Originally published February 19, 2014 at 10:49 a.m., updated February 19, 2014 at 5:47 p.m.
U-T San Diego announced Wednesday it is pulling its "U-T TV" operation off cable television systems and will instead focus its multimedia efforts on digital platforms like computers, tablets and smartphones.
The last television broadcast will be Wednesday evening, according to the newspaper. The television operation lasted less than two years.
"Our business model has always been this -- we will try new ideas and continue to evolve as a company to provide the best content and information possible for our audience and our advertisers," said U-T San Diego Chairman and Publisher "Papa" Doug Manchester, who bought the company in 2011.
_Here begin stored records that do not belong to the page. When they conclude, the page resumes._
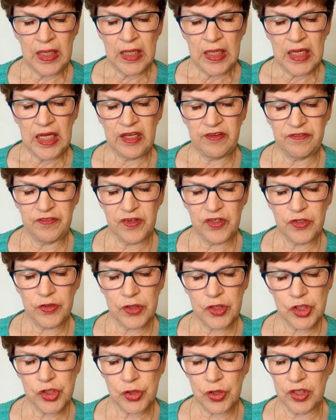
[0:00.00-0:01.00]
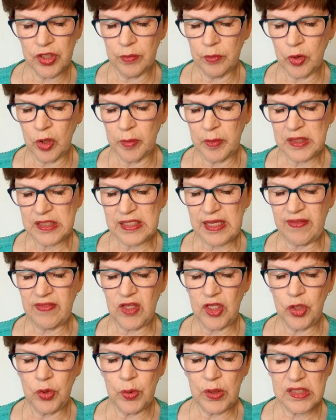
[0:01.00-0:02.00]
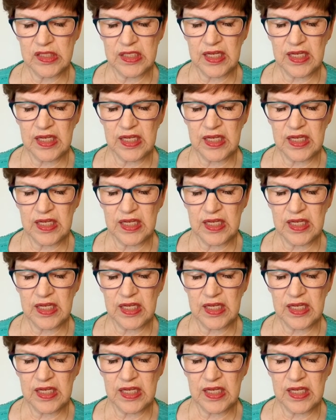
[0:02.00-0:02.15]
He further assured the Mormons that the U.S.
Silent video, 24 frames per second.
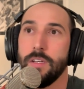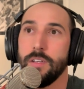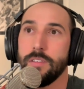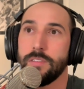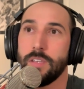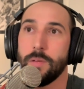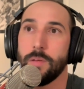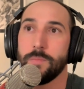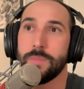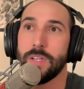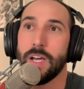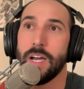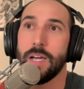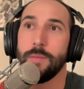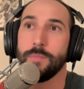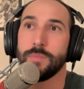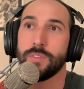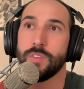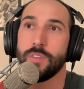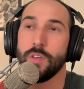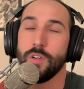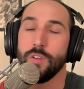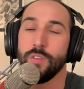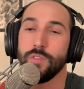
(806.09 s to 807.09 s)

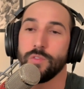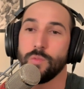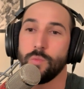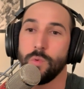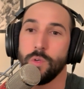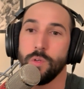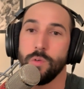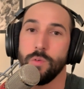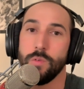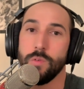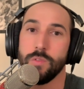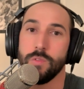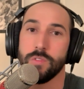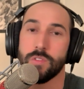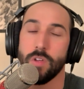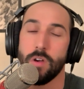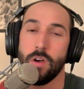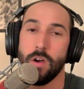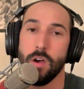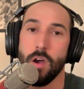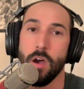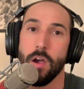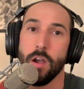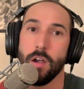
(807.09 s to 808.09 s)
Sometimes those wounds
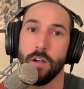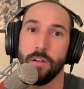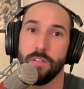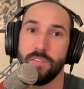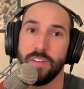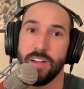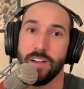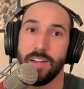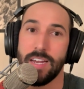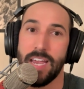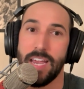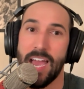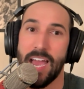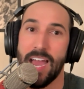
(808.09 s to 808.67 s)
are very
U-T TV aired on channel 114 on Cox Cable and channels 17 and 1017 on AT&T U-Verse. According to the newspaper, it was unable to reach a carriage deal with Time Warner Cable, and the Cox channel was available only to digital subscribers.
Dean Nelson, who heads the journalism program at Point Loma Nazarene University, said he wasn't surprised Manchester pulled the plug, but he thought the experiment in TV news might last a bit longer.
"I admire the effort they put into it," Nelson told KPBS. "They are a news organization that realizes a traditional newspaper is not sustainable model in the long run. So they said, 'Let's try TV; let's do something different and see if it will work.' They gave it the old college try.
"And I don't know of another newspaper that has tried to do a TV operation as ambitious as this one. They tried to take their significant amount of good print content and make it into something universally appealing on a different medium. But to try and make a newspaper into a TV newscast just didn't work. They are two different things."
A "few dozen" of U-T TV's 45 or so employees will remain with the operation to produce online videos, the newspaper reported. Video news updates will be uploaded hourly, along with sports, entertainment, business and political reports.
KPBS senior news editor Mark Sauer contributed to this report.